▸ **What to do**
Everything below from the line with "(2.70 s to 3.60 s)" through the line with "Transcript: somebody who" should be copied exactly, and nothing else; leave out the pictures.

▸ **Given data**
■ ■ ■
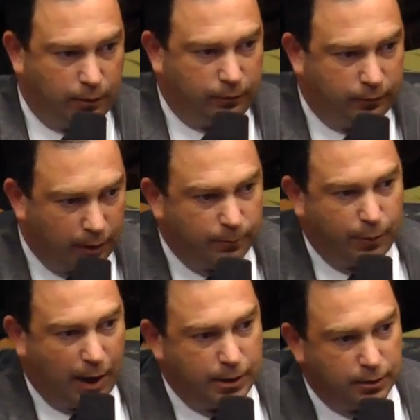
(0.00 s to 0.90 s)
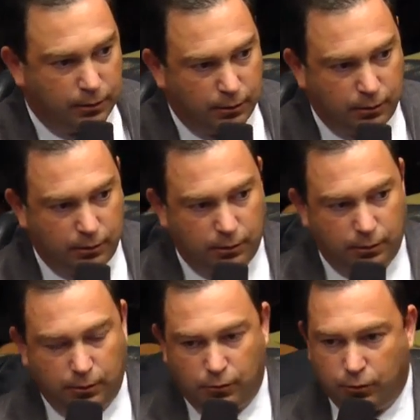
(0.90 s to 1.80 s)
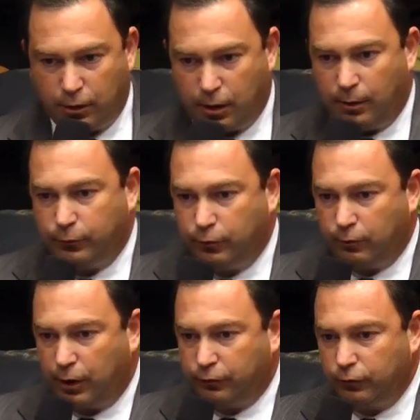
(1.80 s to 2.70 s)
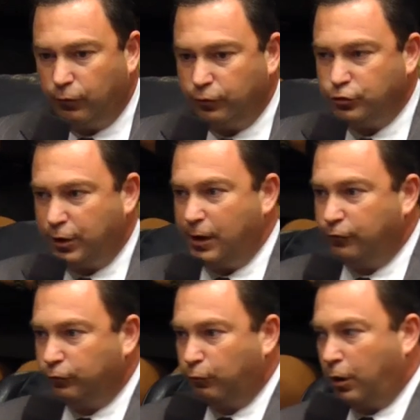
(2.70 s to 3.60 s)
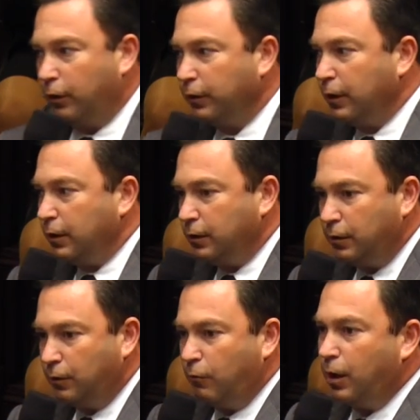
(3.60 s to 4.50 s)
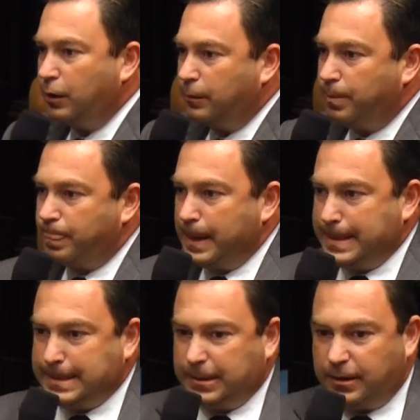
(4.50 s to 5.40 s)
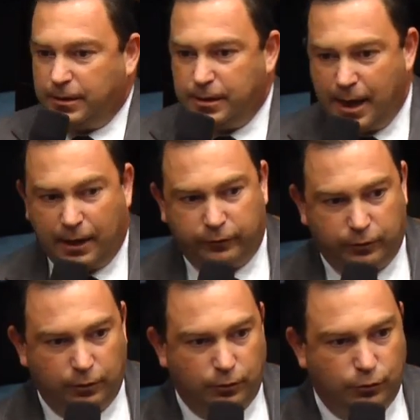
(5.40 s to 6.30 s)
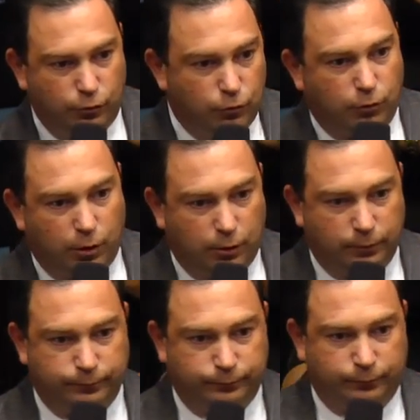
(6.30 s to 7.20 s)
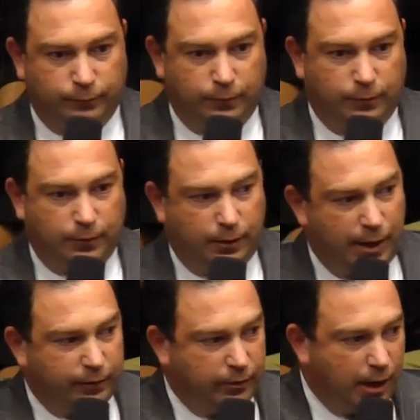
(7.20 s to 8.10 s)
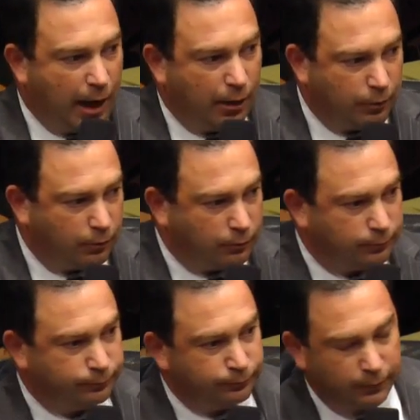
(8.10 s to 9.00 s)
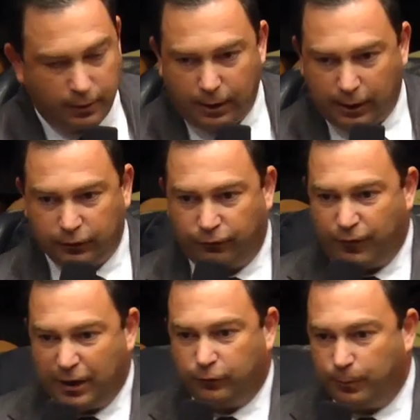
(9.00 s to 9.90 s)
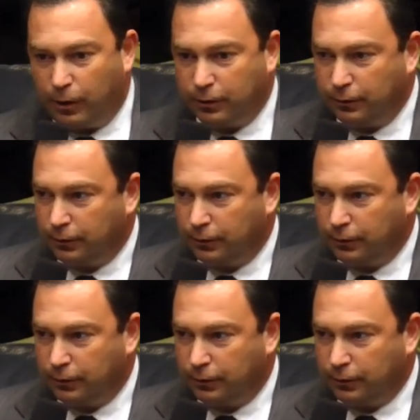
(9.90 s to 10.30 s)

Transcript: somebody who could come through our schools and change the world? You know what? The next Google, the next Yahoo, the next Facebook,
■ ■ ■
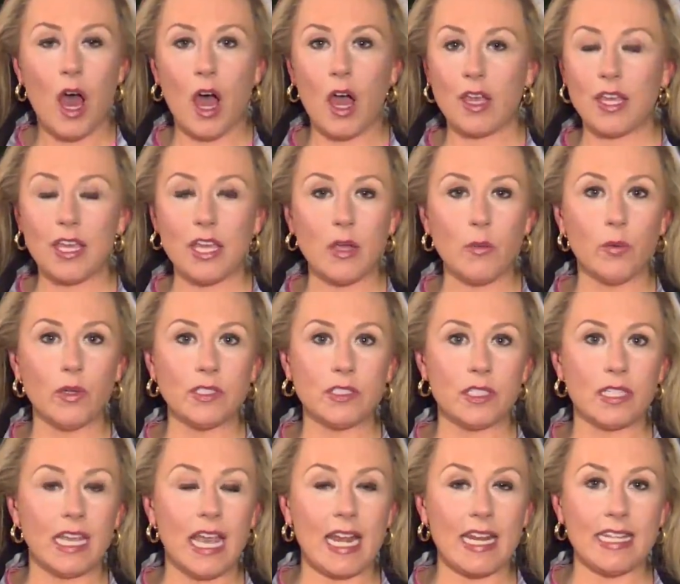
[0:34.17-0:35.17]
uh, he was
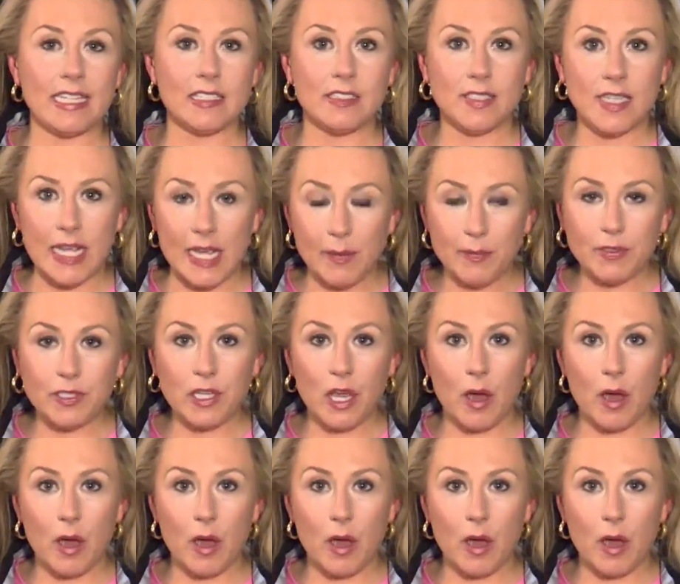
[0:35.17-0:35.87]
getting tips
■ ■ ■
▸ **Reply to the exercise**
(2.70 s to 3.60 s)
(3.60 s to 4.50 s)
(4.50 s to 5.40 s)
(5.40 s to 6.30 s)
(6.30 s to 7.20 s)
(7.20 s to 8.10 s)
(8.10 s to 9.00 s)
(9.00 s to 9.90 s)
(9.90 s to 10.30 s)

Transcript: somebody who could come through our schools and change the world? You know what? The next Google, the next Yahoo, the next Facebook,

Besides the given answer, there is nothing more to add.